:: TASK BRIEF ::
Nothing outside the lines below from the one containing "[00:02:19.13 to 00:02:20.13]" through the one containing "[00:02:29.13 to 00:02:30.13]" is to be printed; print those exactly, ends included, and drop the pictures.

:: DATASET EXCERPTS ::

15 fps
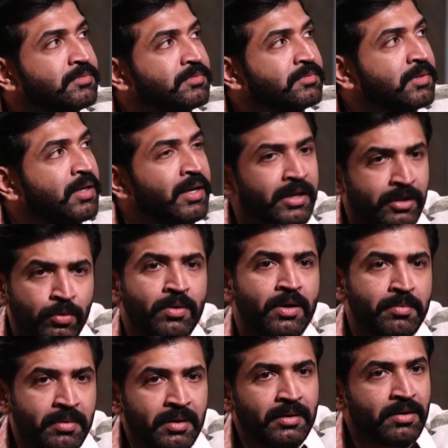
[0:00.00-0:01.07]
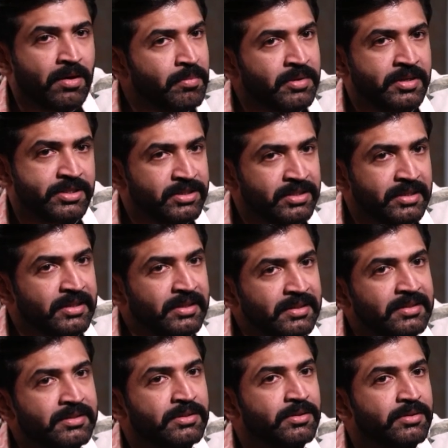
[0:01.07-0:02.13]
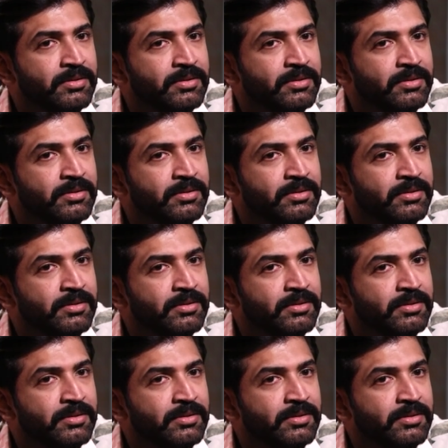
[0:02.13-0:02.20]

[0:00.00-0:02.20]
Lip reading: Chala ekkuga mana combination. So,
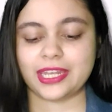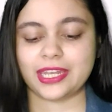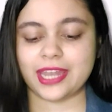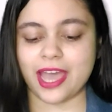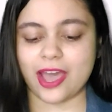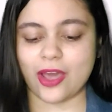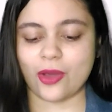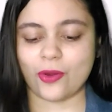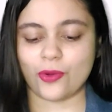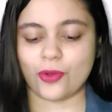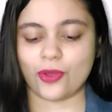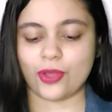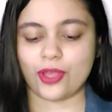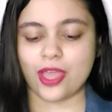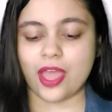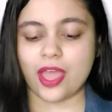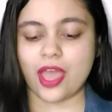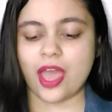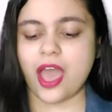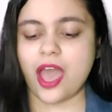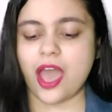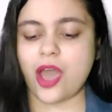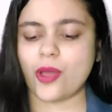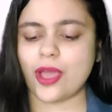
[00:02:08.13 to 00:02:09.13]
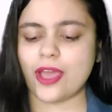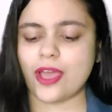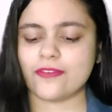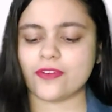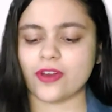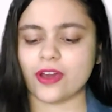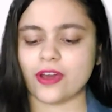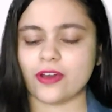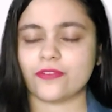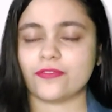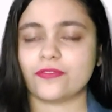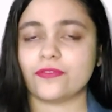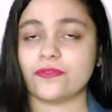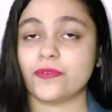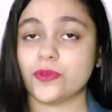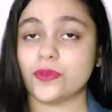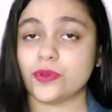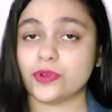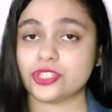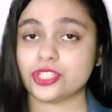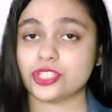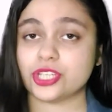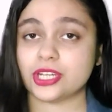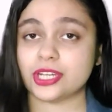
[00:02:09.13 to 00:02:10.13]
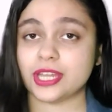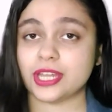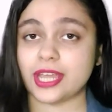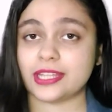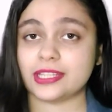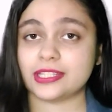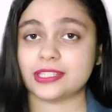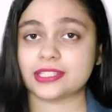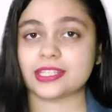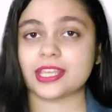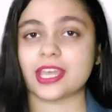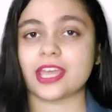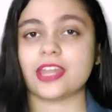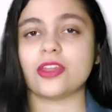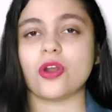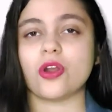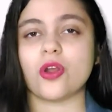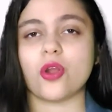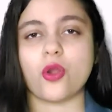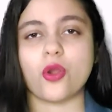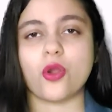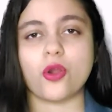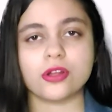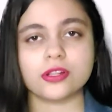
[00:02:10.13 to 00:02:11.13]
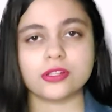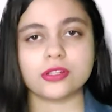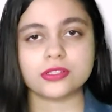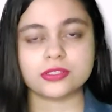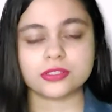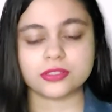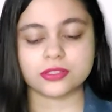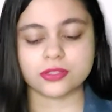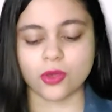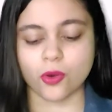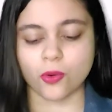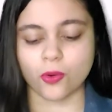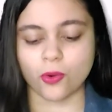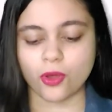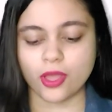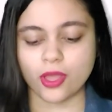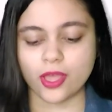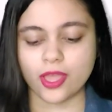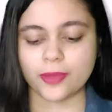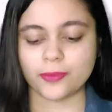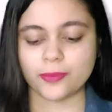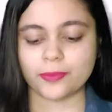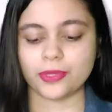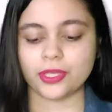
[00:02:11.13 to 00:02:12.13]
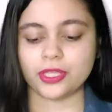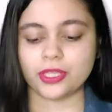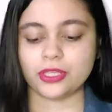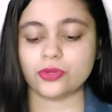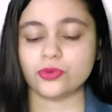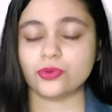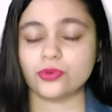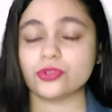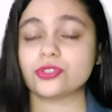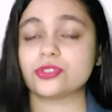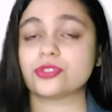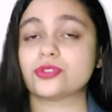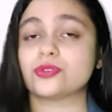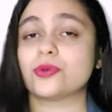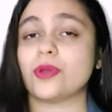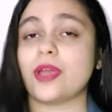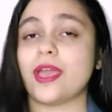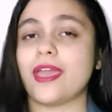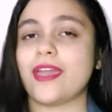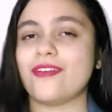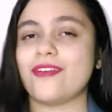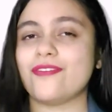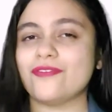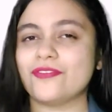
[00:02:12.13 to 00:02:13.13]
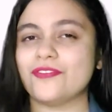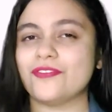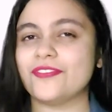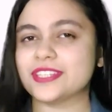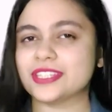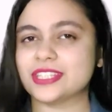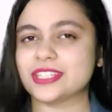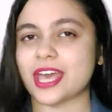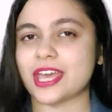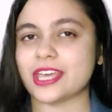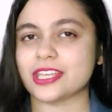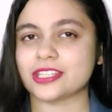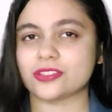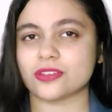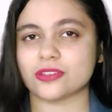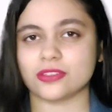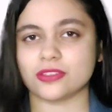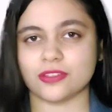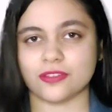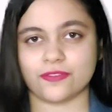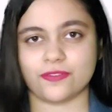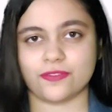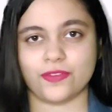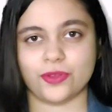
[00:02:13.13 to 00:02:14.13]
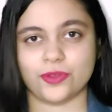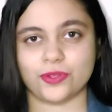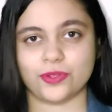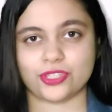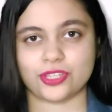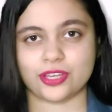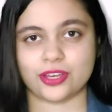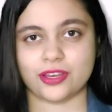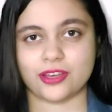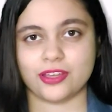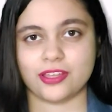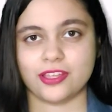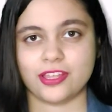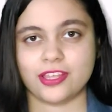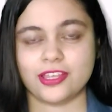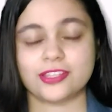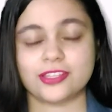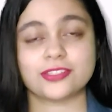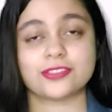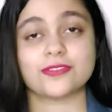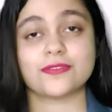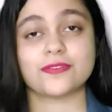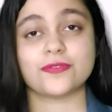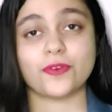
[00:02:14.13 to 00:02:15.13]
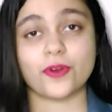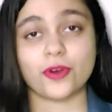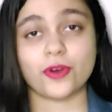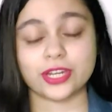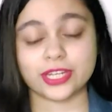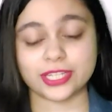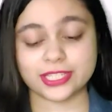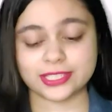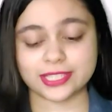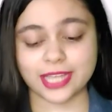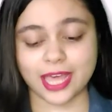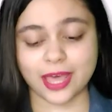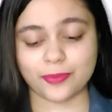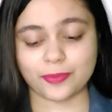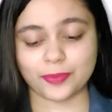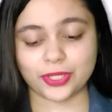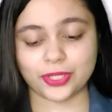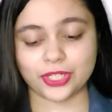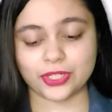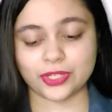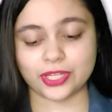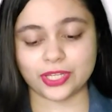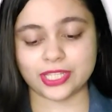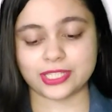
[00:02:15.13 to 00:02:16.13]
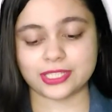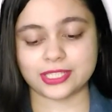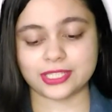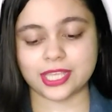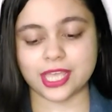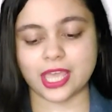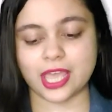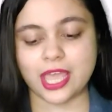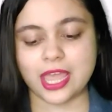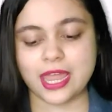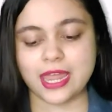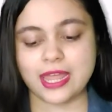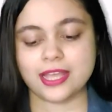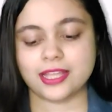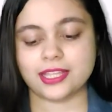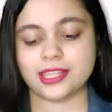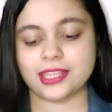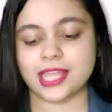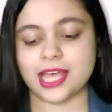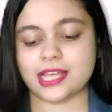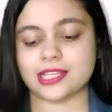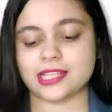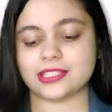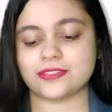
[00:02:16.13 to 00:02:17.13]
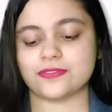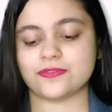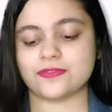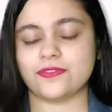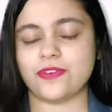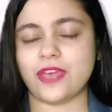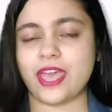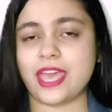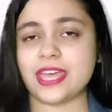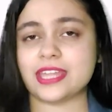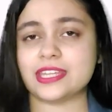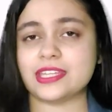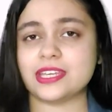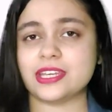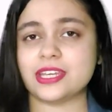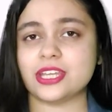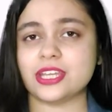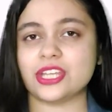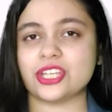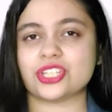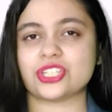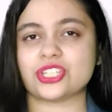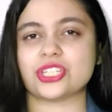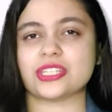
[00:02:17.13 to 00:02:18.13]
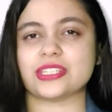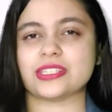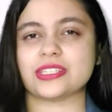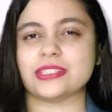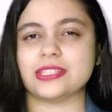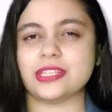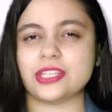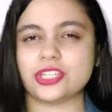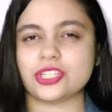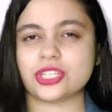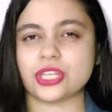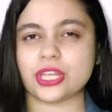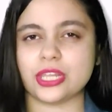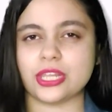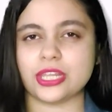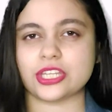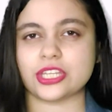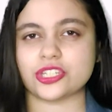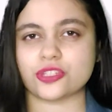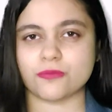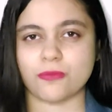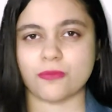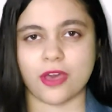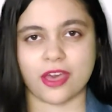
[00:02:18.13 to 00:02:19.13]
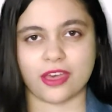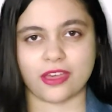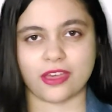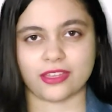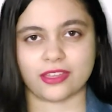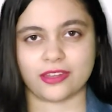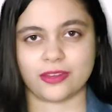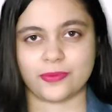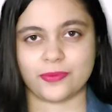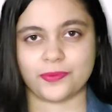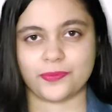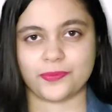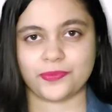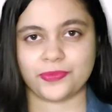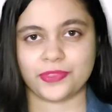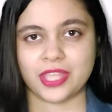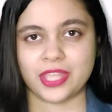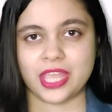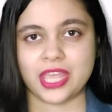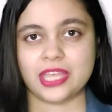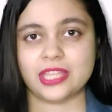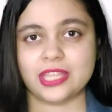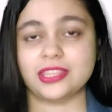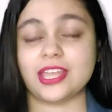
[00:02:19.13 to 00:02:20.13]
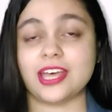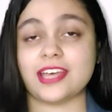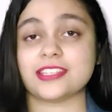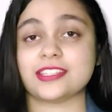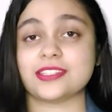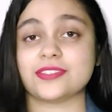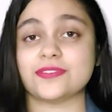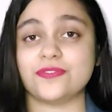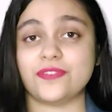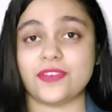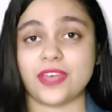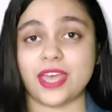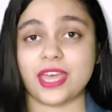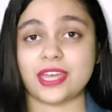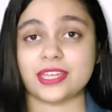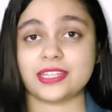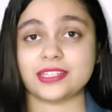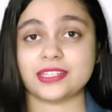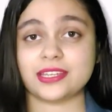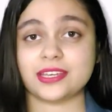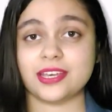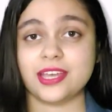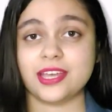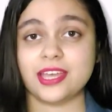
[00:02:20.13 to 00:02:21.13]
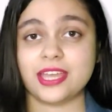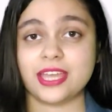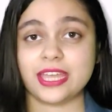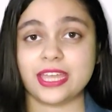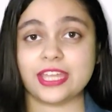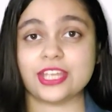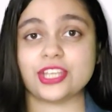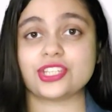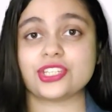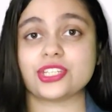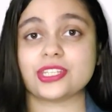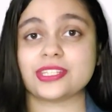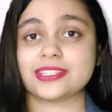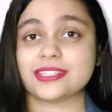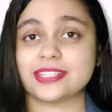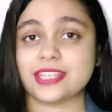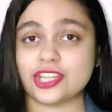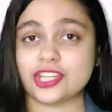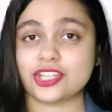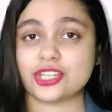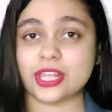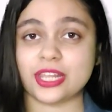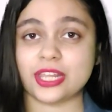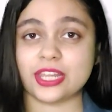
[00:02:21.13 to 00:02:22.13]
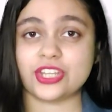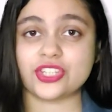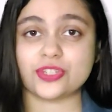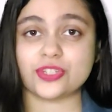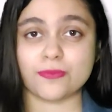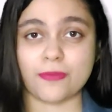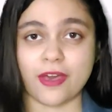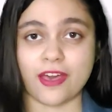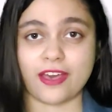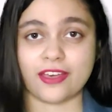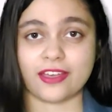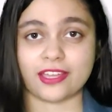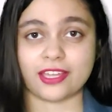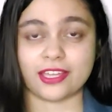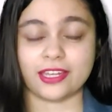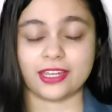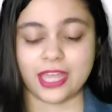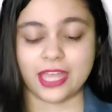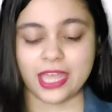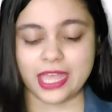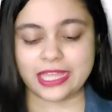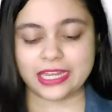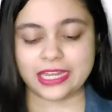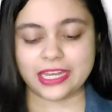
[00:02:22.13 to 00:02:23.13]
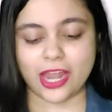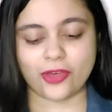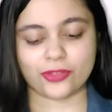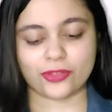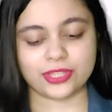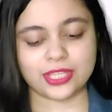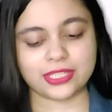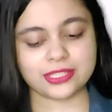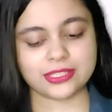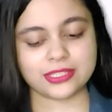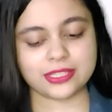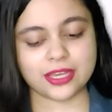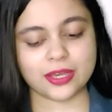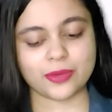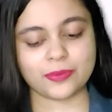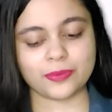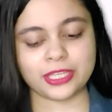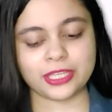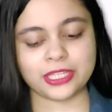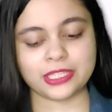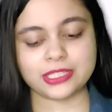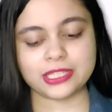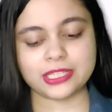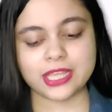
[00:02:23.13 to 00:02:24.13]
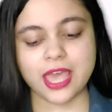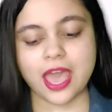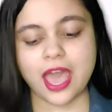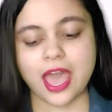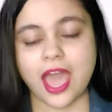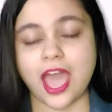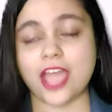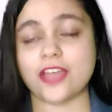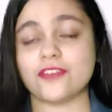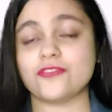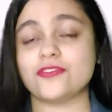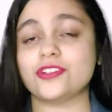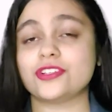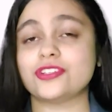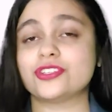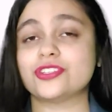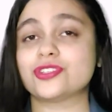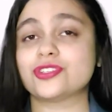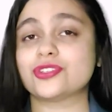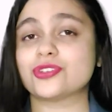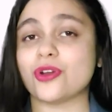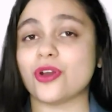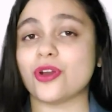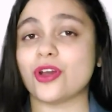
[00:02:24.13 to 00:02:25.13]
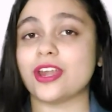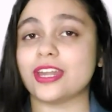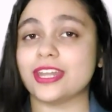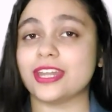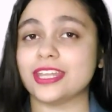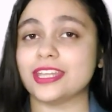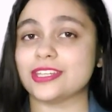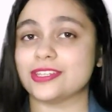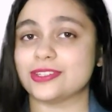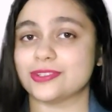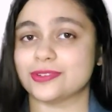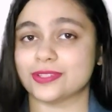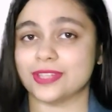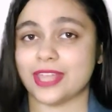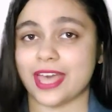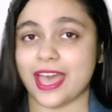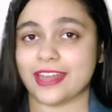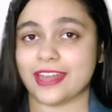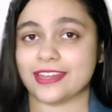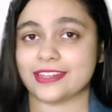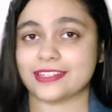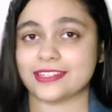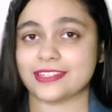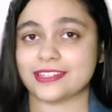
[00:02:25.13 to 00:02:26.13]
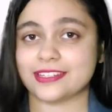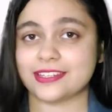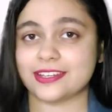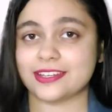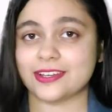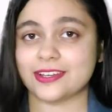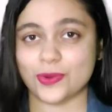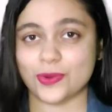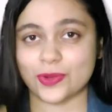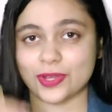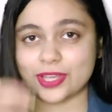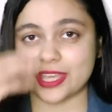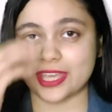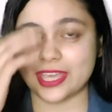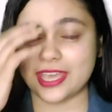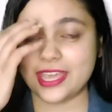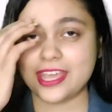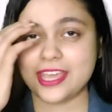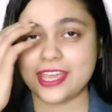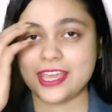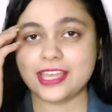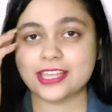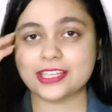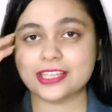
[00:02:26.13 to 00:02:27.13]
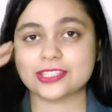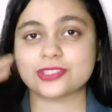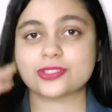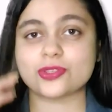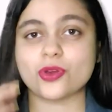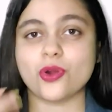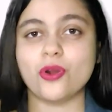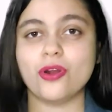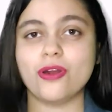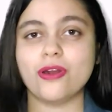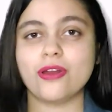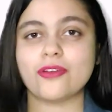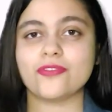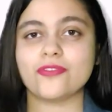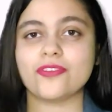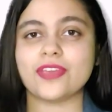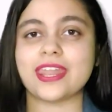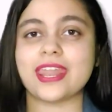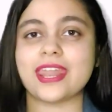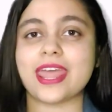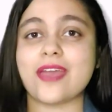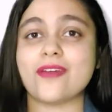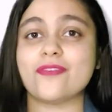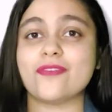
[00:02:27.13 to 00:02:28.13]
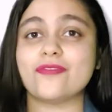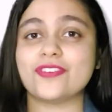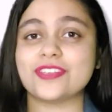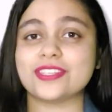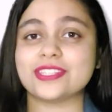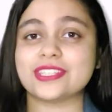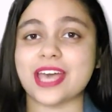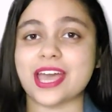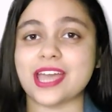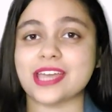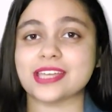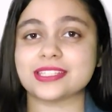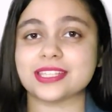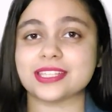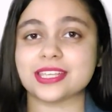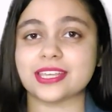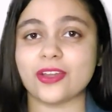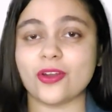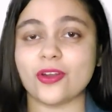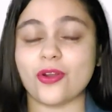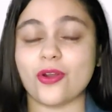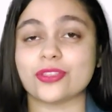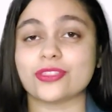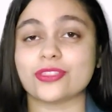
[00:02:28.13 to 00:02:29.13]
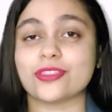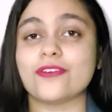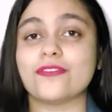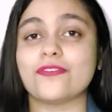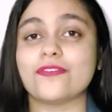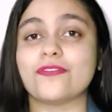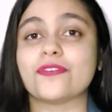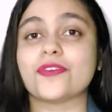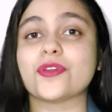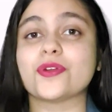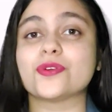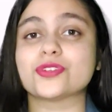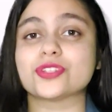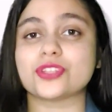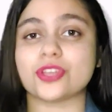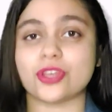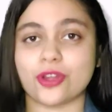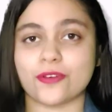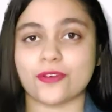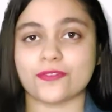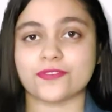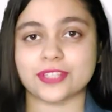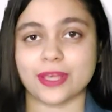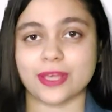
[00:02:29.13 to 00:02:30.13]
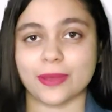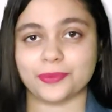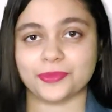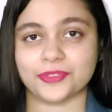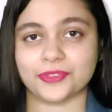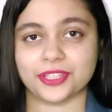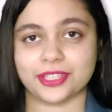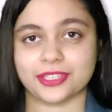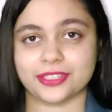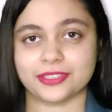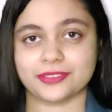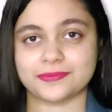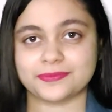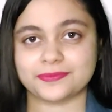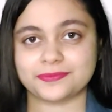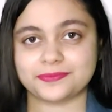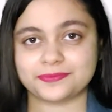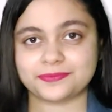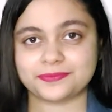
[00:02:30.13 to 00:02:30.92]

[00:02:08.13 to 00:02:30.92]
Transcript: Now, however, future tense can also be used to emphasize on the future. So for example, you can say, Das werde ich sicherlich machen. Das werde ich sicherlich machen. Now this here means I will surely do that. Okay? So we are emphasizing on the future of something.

:: RESPONSE ::
[00:02:19.13 to 00:02:20.13]
[00:02:20.13 to 00:02:21.13]
[00:02:21.13 to 00:02:22.13]
[00:02:22.13 to 00:02:23.13]
[00:02:23.13 to 00:02:24.13]
[00:02:24.13 to 00:02:25.13]
[00:02:25.13 to 00:02:26.13]
[00:02:26.13 to 00:02:27.13]
[00:02:27.13 to 00:02:28.13]
[00:02:28.13 to 00:02:29.13]
[00:02:29.13 to 00:02:30.13]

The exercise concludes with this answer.